- **REQUIRED WORK**: Nothing but the lines below from the one with "[1.00-2.00s]" through the one with "What the speaker" should be output, each exactly as given, and no pictures.

[Stored data entries]
+--

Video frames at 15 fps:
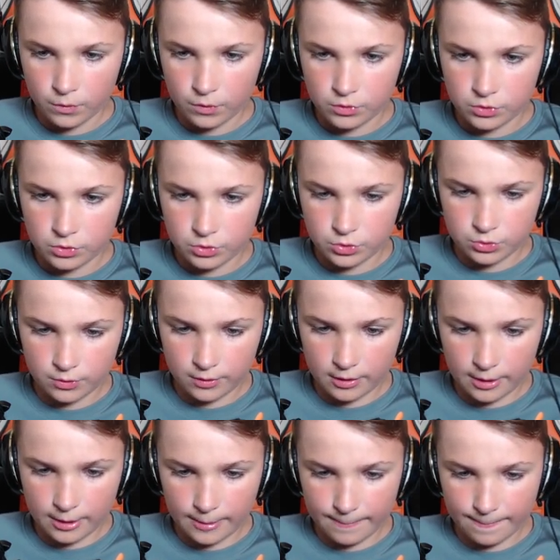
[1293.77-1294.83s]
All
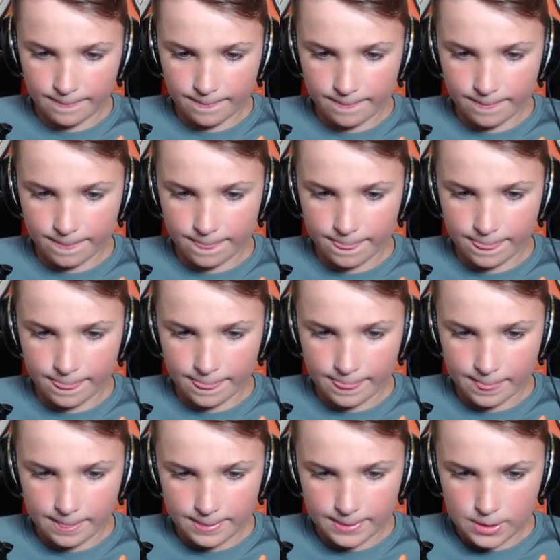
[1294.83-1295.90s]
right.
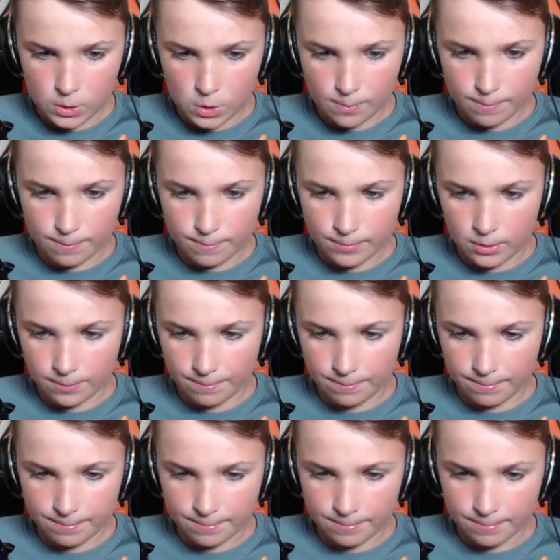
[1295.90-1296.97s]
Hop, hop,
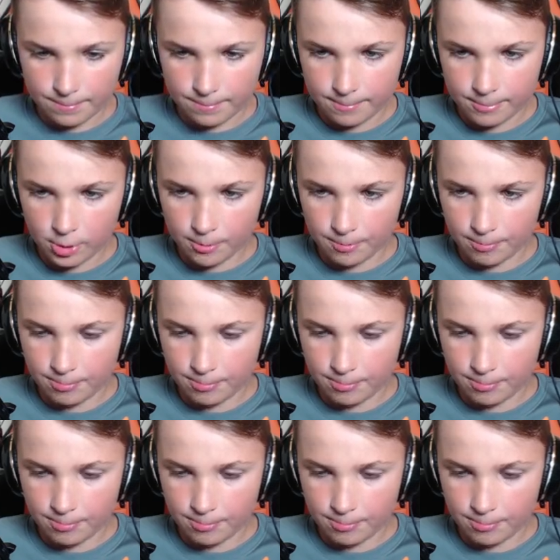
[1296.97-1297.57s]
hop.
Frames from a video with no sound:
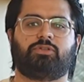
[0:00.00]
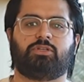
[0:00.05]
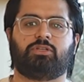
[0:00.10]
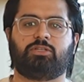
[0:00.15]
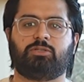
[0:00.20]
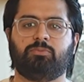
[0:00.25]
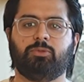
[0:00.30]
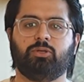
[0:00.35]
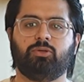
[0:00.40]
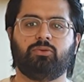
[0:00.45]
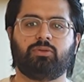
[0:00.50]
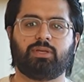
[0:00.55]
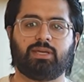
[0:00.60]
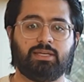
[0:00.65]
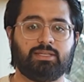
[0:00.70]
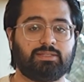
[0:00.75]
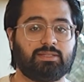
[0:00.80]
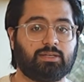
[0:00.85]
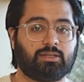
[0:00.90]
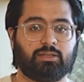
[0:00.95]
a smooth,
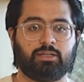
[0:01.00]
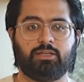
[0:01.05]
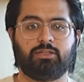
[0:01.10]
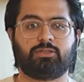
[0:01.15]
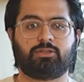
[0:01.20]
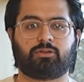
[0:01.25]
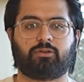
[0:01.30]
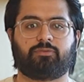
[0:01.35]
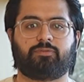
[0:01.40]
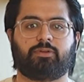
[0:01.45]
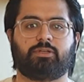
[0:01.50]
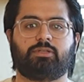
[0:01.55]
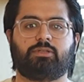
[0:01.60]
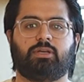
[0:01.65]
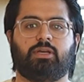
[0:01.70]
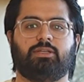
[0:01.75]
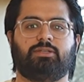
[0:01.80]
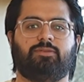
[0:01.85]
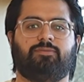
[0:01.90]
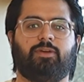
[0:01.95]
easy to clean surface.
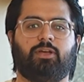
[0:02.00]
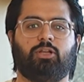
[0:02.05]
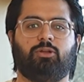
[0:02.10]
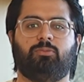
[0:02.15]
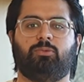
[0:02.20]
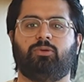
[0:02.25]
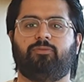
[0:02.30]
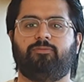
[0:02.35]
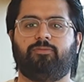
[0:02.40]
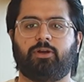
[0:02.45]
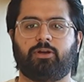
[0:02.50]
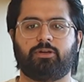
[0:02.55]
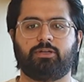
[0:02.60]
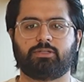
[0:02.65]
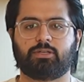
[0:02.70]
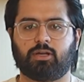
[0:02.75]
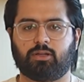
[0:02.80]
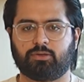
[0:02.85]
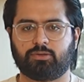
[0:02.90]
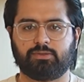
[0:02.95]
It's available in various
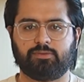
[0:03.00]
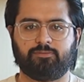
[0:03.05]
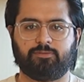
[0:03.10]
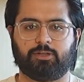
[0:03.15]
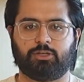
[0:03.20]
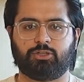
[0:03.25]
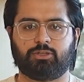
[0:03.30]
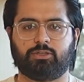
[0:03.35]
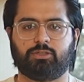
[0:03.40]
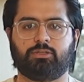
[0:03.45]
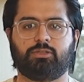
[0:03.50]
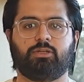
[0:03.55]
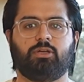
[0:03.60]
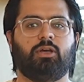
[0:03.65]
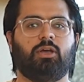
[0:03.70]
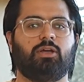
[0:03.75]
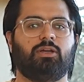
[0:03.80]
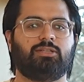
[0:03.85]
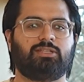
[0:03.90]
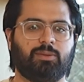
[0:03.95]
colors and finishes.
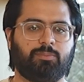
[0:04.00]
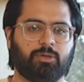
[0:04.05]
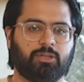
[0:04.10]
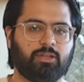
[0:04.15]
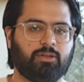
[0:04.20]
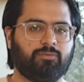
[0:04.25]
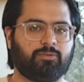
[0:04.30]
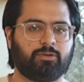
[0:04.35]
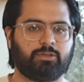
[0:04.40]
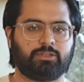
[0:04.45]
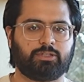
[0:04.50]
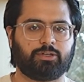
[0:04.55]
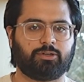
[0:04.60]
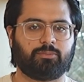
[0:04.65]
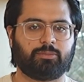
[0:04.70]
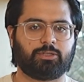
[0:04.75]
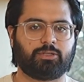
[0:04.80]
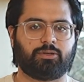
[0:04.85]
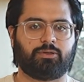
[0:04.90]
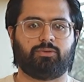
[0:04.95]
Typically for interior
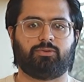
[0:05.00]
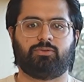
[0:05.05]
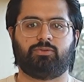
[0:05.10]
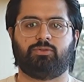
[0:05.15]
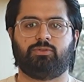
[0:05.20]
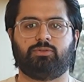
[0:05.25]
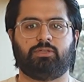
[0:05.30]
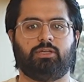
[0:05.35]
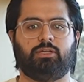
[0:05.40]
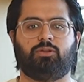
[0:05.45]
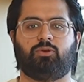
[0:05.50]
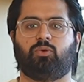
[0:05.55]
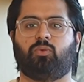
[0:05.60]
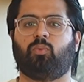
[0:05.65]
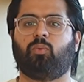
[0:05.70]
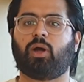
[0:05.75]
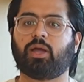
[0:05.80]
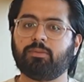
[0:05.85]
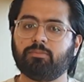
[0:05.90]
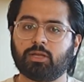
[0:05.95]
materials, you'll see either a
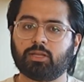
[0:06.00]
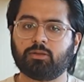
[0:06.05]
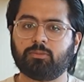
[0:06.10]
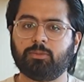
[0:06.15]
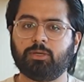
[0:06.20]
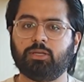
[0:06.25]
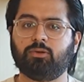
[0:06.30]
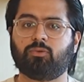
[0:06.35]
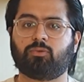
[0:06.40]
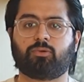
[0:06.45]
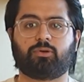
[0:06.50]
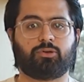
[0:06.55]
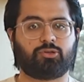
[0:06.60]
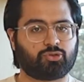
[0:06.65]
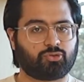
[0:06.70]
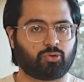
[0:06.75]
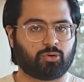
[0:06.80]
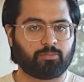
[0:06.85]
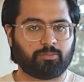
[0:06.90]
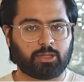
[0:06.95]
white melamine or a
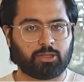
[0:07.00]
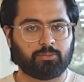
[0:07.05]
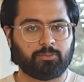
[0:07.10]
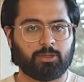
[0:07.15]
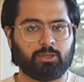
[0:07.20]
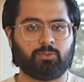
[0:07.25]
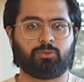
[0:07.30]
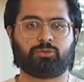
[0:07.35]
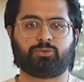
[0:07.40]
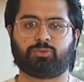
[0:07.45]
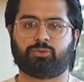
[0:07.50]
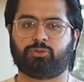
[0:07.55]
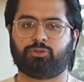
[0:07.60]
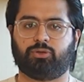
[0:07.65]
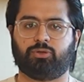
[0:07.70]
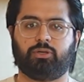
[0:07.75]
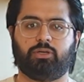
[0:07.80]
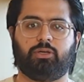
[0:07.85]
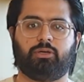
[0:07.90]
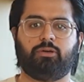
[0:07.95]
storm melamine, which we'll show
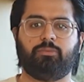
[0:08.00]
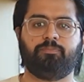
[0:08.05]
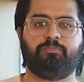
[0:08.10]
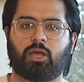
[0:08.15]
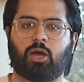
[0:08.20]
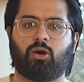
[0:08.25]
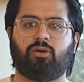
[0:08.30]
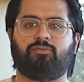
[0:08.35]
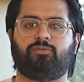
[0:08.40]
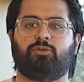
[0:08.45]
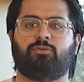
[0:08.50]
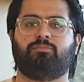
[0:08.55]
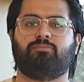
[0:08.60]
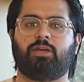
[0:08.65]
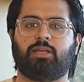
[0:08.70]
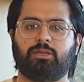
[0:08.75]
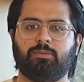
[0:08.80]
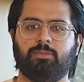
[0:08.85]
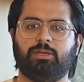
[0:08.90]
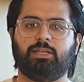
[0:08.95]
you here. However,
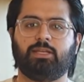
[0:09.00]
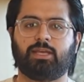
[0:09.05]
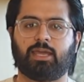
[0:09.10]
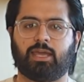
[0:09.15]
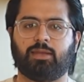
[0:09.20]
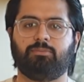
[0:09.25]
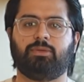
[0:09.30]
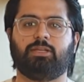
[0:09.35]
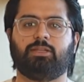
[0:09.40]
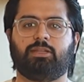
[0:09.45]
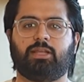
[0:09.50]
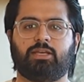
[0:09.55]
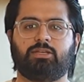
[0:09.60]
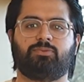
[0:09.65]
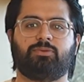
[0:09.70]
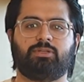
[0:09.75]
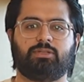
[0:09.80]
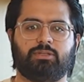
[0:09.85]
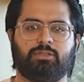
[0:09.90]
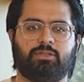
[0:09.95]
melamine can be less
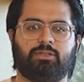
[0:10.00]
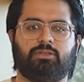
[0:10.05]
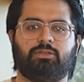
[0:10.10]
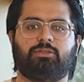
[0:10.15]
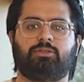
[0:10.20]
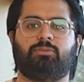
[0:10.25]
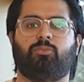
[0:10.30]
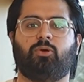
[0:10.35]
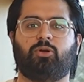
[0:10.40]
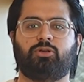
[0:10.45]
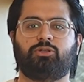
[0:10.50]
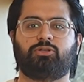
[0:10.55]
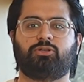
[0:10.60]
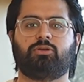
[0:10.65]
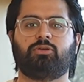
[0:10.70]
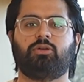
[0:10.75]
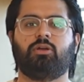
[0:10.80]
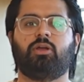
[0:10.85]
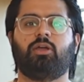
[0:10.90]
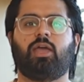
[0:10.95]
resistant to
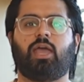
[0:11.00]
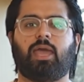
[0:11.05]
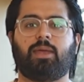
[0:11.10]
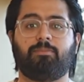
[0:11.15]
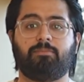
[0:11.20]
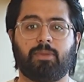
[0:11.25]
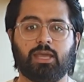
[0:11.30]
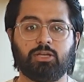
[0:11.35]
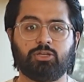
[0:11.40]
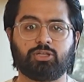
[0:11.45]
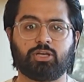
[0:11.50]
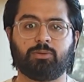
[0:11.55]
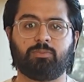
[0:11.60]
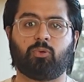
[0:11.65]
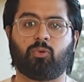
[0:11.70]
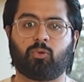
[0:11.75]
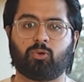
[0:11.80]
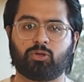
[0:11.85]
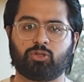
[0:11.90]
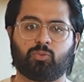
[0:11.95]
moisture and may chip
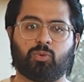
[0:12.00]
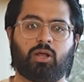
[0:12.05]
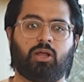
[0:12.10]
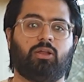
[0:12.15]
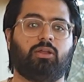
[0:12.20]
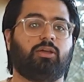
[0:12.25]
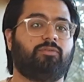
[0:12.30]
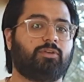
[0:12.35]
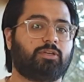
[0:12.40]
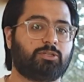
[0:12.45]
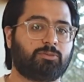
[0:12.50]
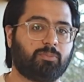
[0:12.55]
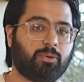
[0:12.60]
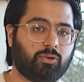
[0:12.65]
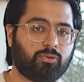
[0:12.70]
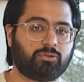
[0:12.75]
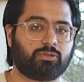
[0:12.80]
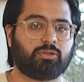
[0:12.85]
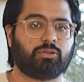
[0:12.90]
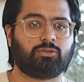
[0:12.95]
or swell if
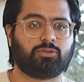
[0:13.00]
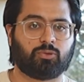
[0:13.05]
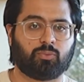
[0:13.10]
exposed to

+--

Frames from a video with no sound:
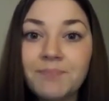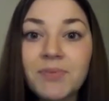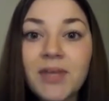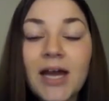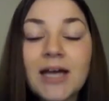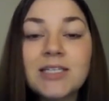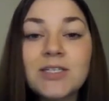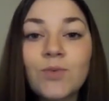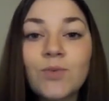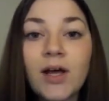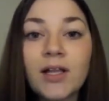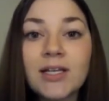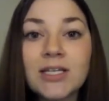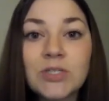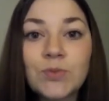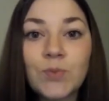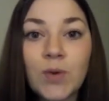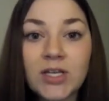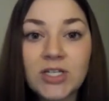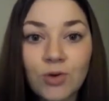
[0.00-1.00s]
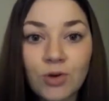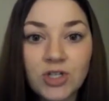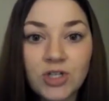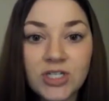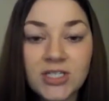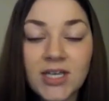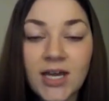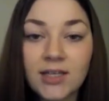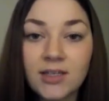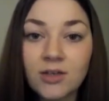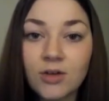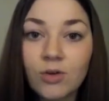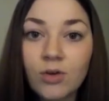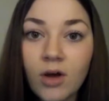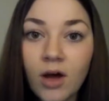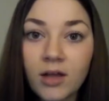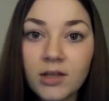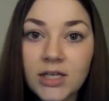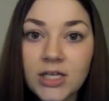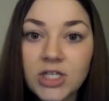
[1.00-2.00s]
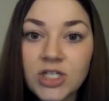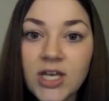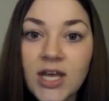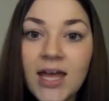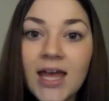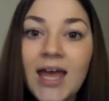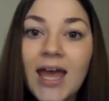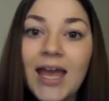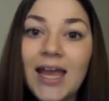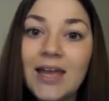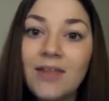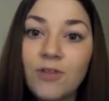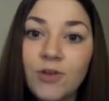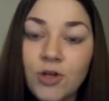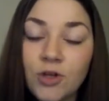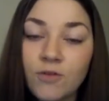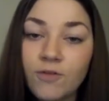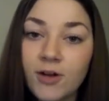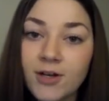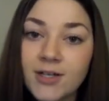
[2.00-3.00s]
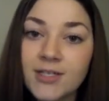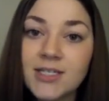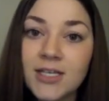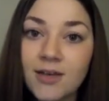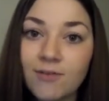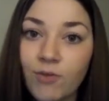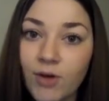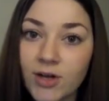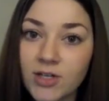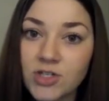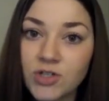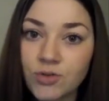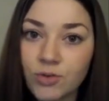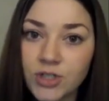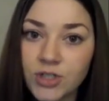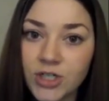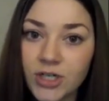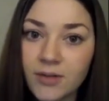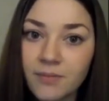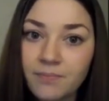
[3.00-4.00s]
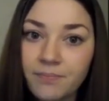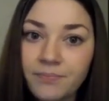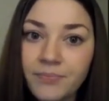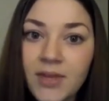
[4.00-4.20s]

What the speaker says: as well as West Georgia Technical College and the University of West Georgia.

+--

- **REPLY TO THE EXERCISE**:
[1.00-2.00s]
[2.00-3.00s]
[3.00-4.00s]
[4.00-4.20s]

What the speaker says: as well as West Georgia Technical College and the University of West Georgia.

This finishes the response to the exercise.